- Film poster
- Directed by: Endre Hules
- Written by: Endre Hules
- Produced by: Gabor Garami Michael A. Dobbin Igor Pedicek
- Starring: Endre Hules Deborah Kara Unger Stephen McHattie Gil Bellows
- Cinematography: Zoltan Honti Vilmos Zsigmond
- Edited by: Mark Adam
- Music by: Ferenc Kiss David Burns
- Release dates: 4 May 2011 (Hungary); 25 August 2011 (Canada); 3 October 2011 (Slovenia);
- Running time: 107 minutes
- Countries: Canada Hungary Slovenia
- Languages: Hungarian English

= The Maiden Danced to Death =

2011 film

The Maiden Danced to Death (A halálba táncoltatott leány) is a 2011 Hungarian-language independent drama film written, starring, directed by Endre Hules.

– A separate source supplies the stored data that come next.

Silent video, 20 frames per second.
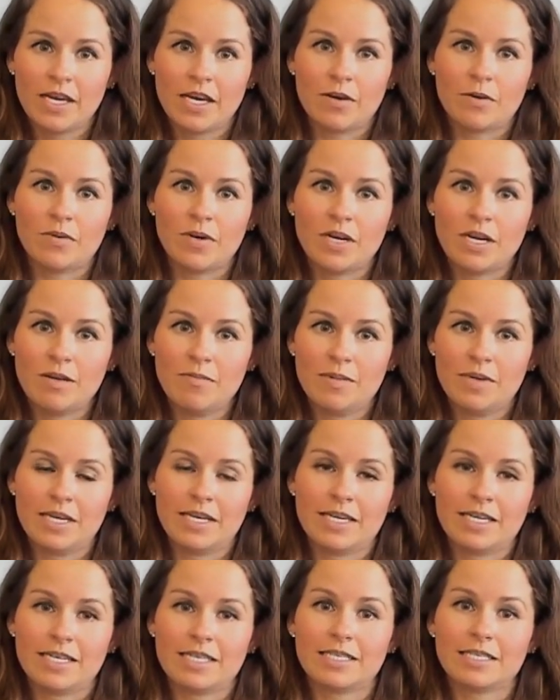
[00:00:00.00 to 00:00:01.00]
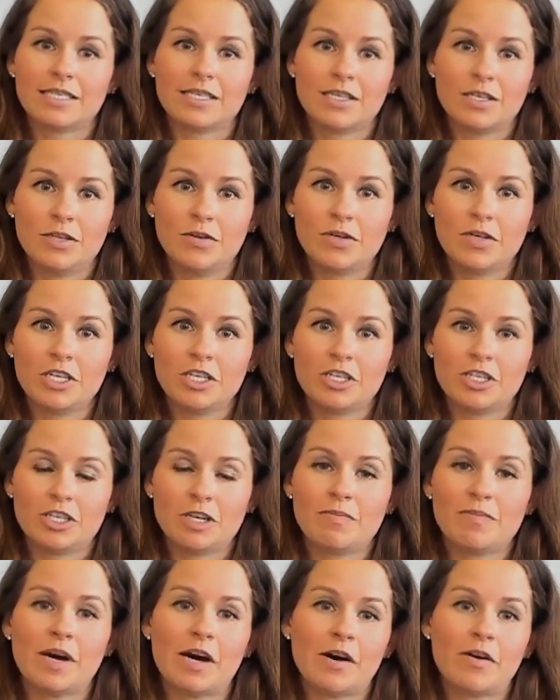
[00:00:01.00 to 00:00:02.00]
And what I mean is you can
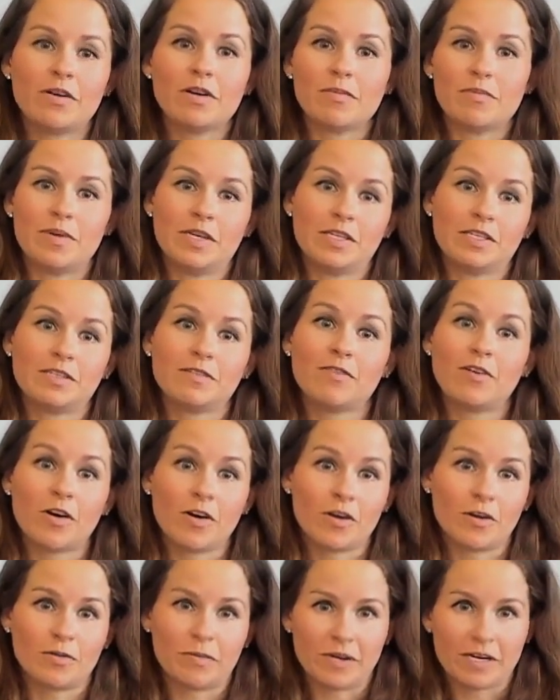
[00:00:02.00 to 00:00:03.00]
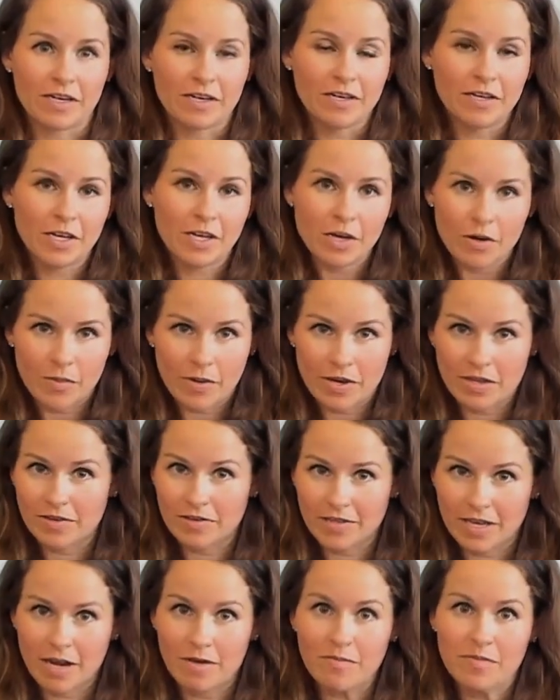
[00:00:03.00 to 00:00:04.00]
ship out a piece of hardware,
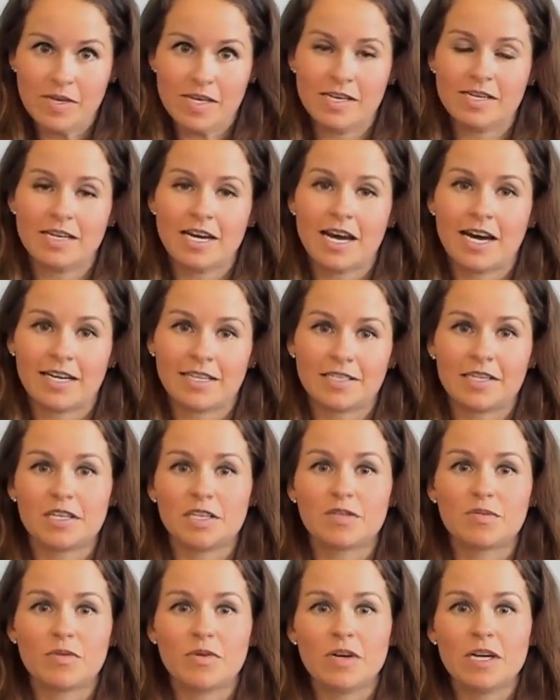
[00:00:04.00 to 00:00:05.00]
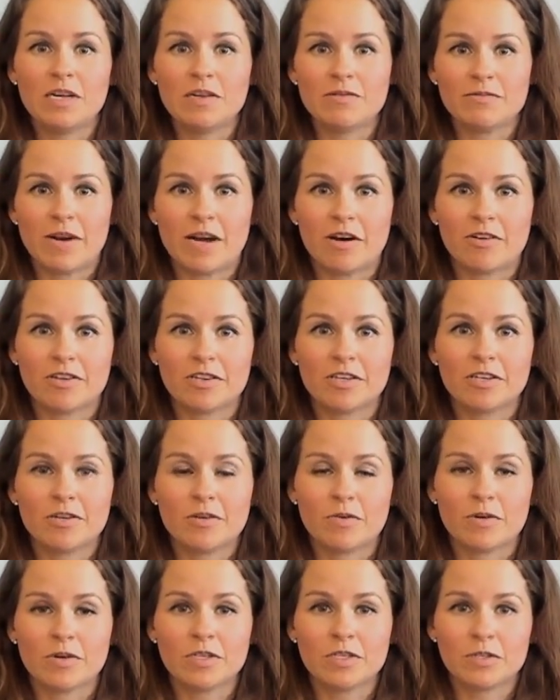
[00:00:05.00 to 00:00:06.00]
whether that be an access point, router,
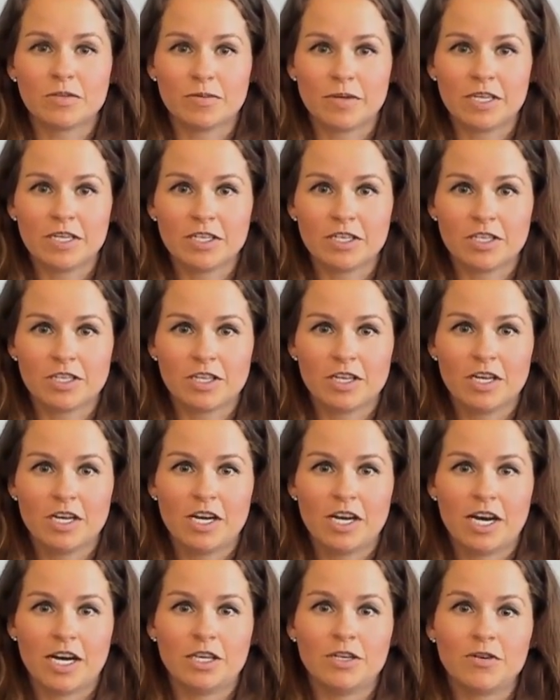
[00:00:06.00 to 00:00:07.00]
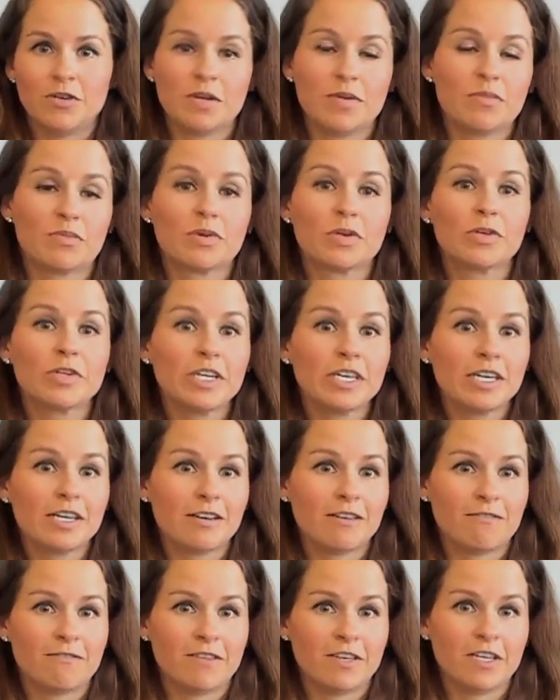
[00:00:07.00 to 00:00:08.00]
or switch, and you can
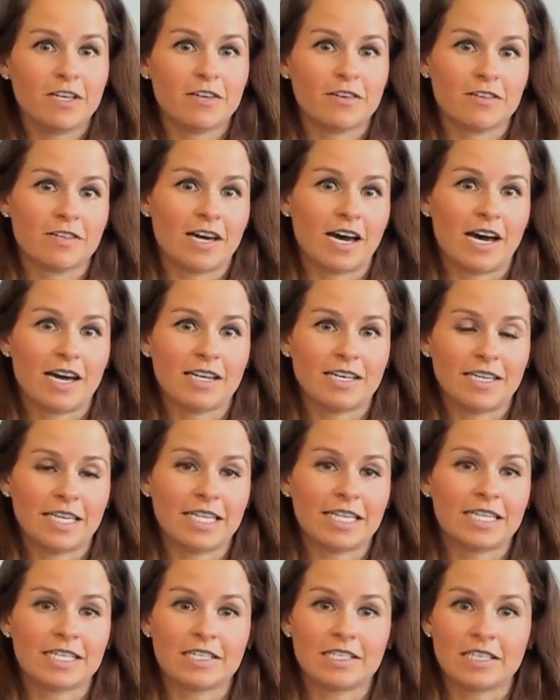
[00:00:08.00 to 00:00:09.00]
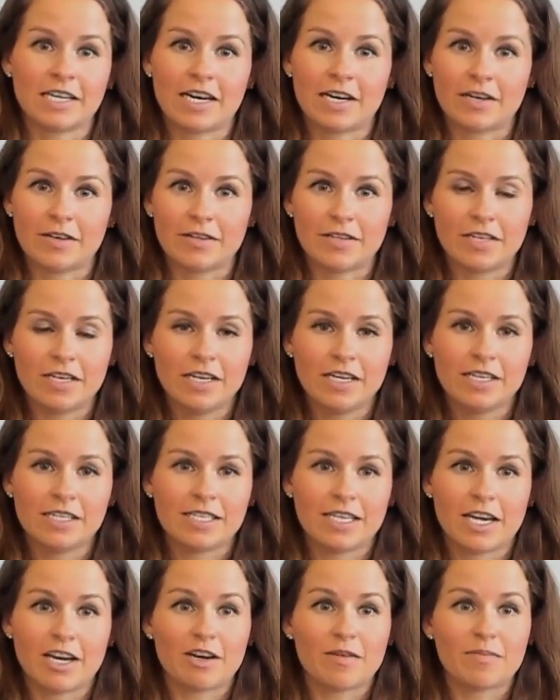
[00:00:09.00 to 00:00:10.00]
pre-configure that in the cloud.
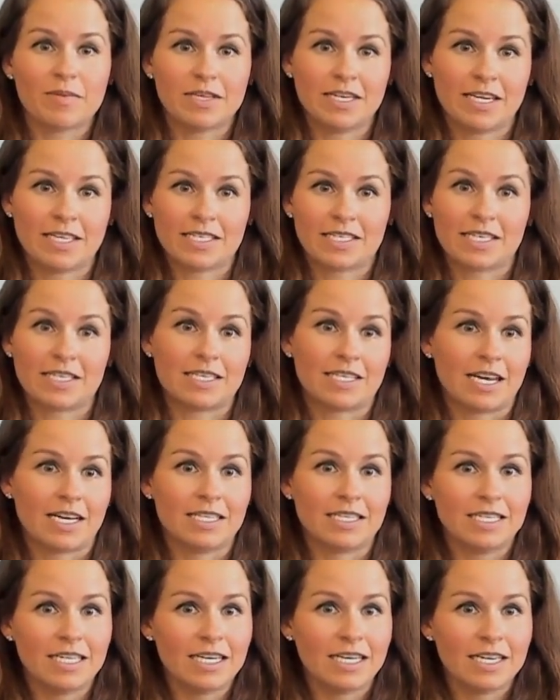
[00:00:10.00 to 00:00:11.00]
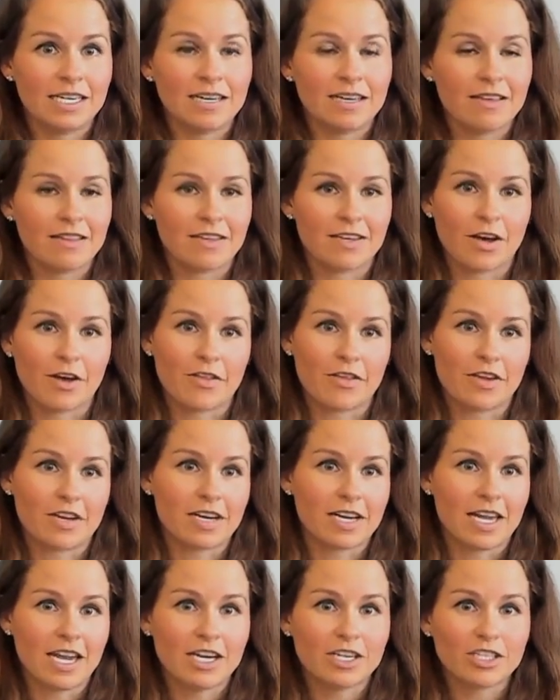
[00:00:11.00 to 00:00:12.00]
Set up the SSID, the
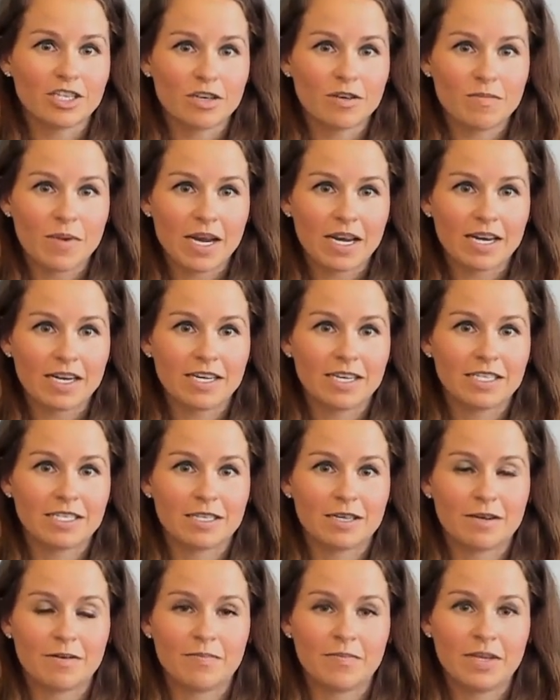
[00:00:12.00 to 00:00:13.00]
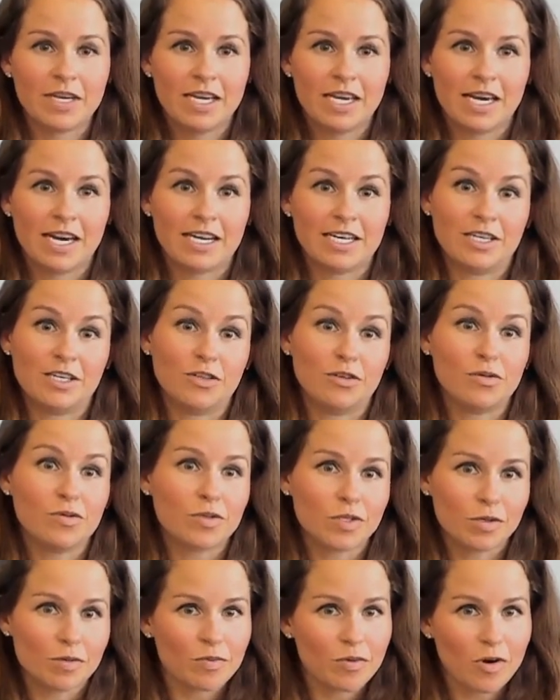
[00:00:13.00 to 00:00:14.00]
authentication mechanism, any
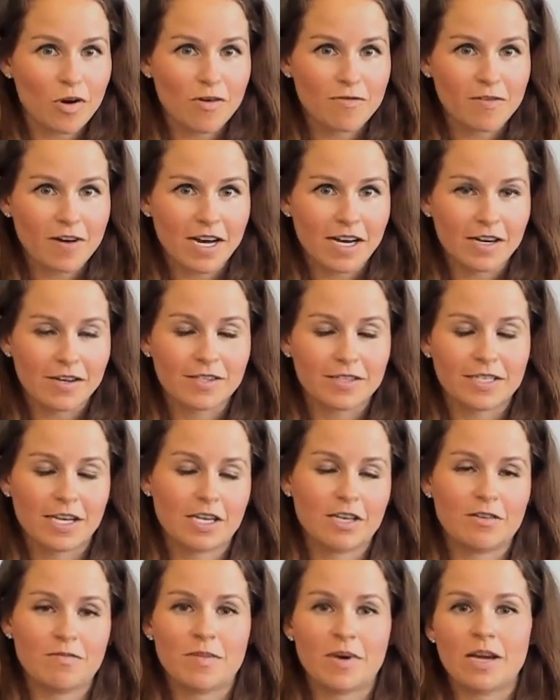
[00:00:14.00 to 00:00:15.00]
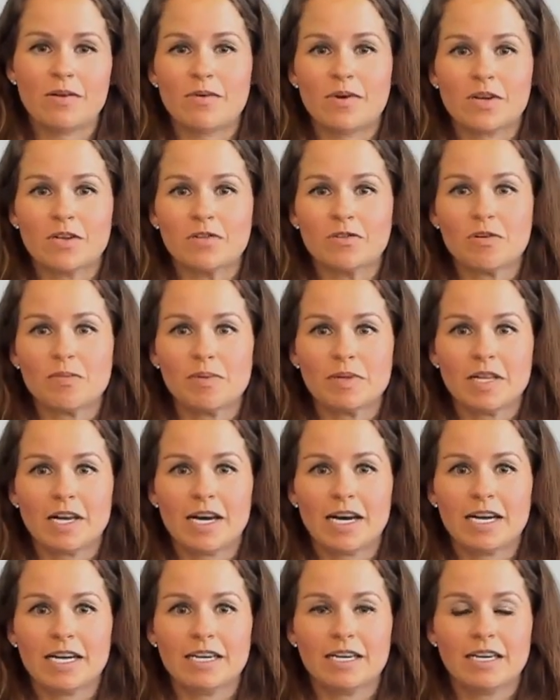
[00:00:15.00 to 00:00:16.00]
user profiles that you might want to
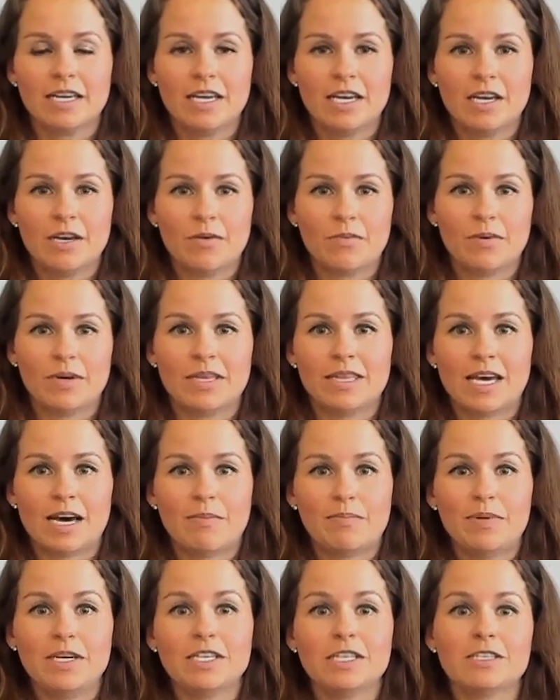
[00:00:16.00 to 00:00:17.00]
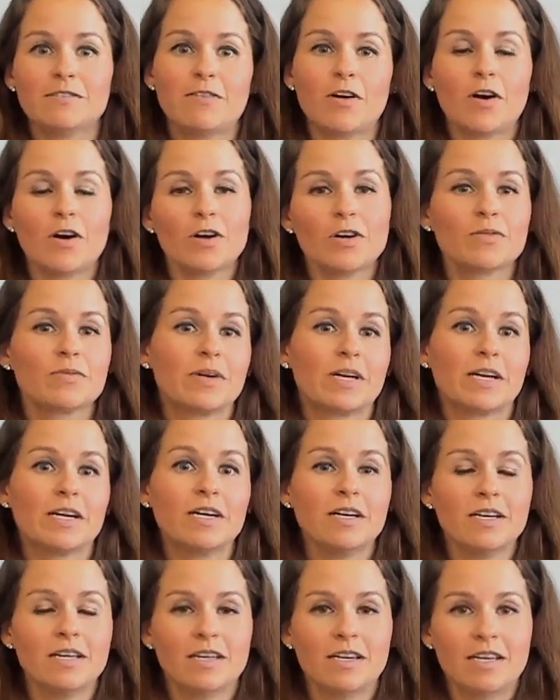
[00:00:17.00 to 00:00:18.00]
apply. When that piece of
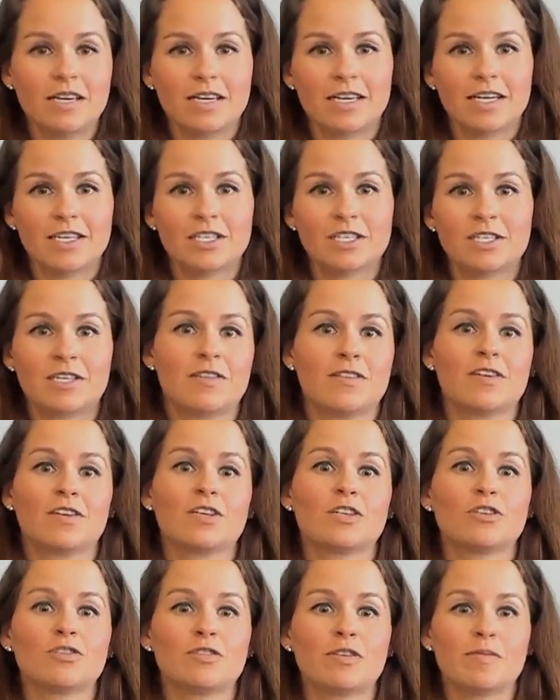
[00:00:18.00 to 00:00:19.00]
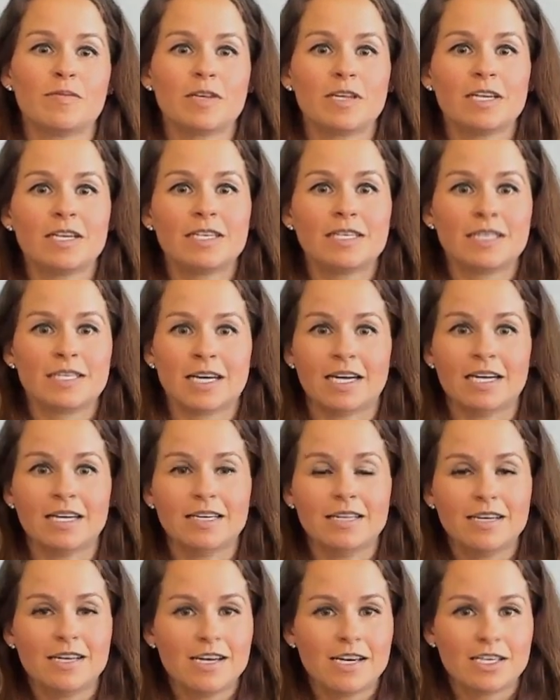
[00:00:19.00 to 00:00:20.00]
hardware gets to the distributed
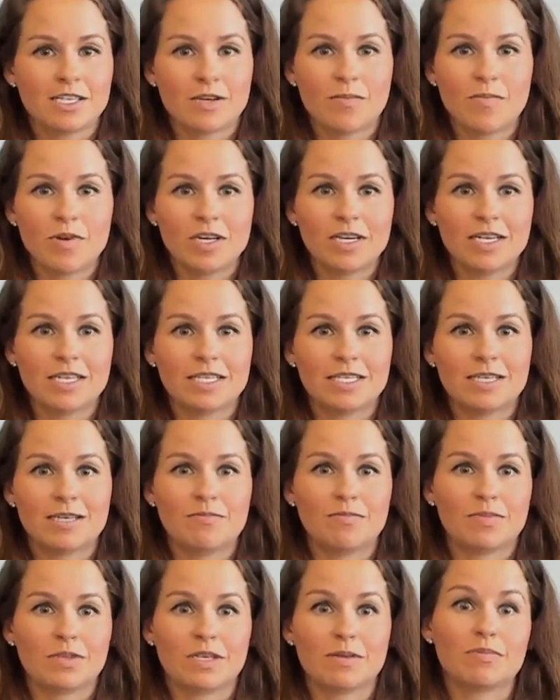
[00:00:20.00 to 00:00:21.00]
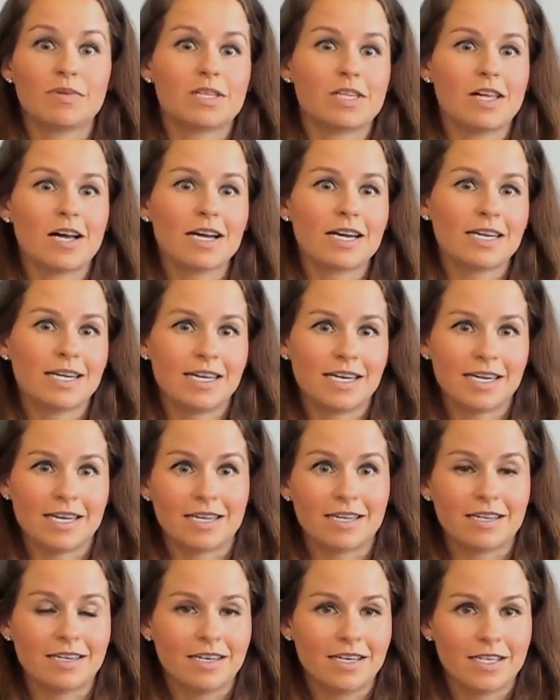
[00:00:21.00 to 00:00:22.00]
site, someone can simply plug it
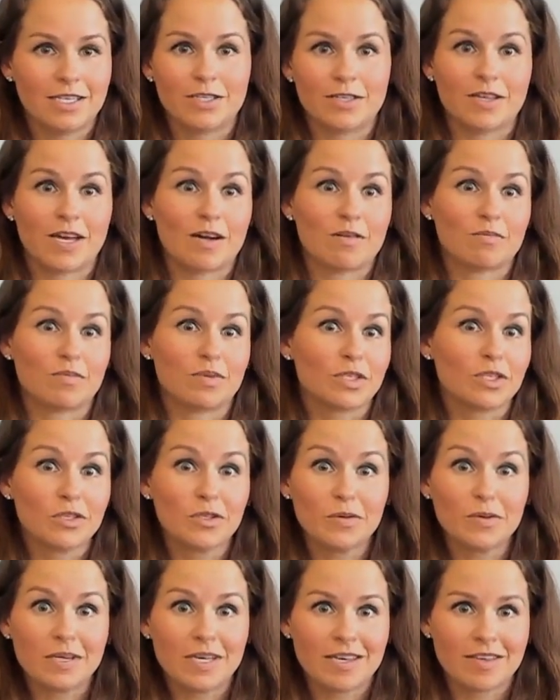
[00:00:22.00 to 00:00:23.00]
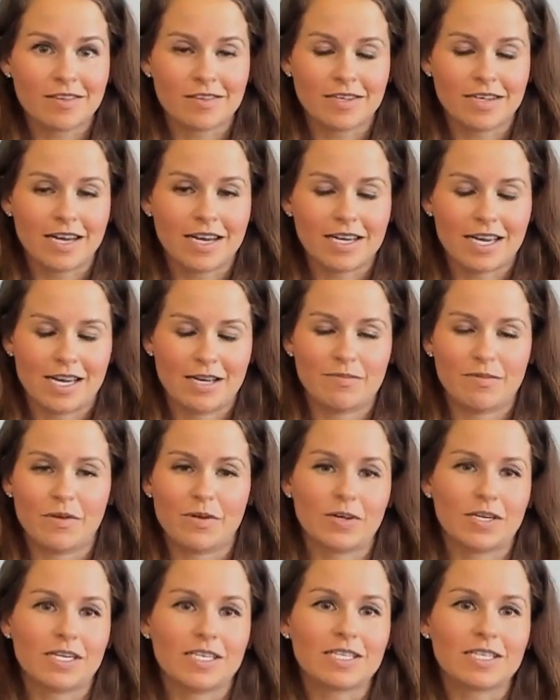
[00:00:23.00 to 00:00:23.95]
in to that blue Ethernet cable and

The film is a Hungarian-Slovenian-Canadian co-production filmed on-location in all three countries. It was one of the six films shortlisted for the Hungarian entry for the Best Foreign Language Oscar at the 85th Academy Awards.

==Cast==

- Endre Hules as Steve Court
- Bea Melkvi as Mari Udvaros
- Deborah Kara Unger as Lynn Court
- Zsolt László as Gyula Udvaros Jr
- Stephen McHattie as Ernie
- Emöke Zsigmond as Gabi
- Gil Bellows as Fred
- István Zámbó as Feri
- Boris Cavazza as Gyula Udvaros Sr.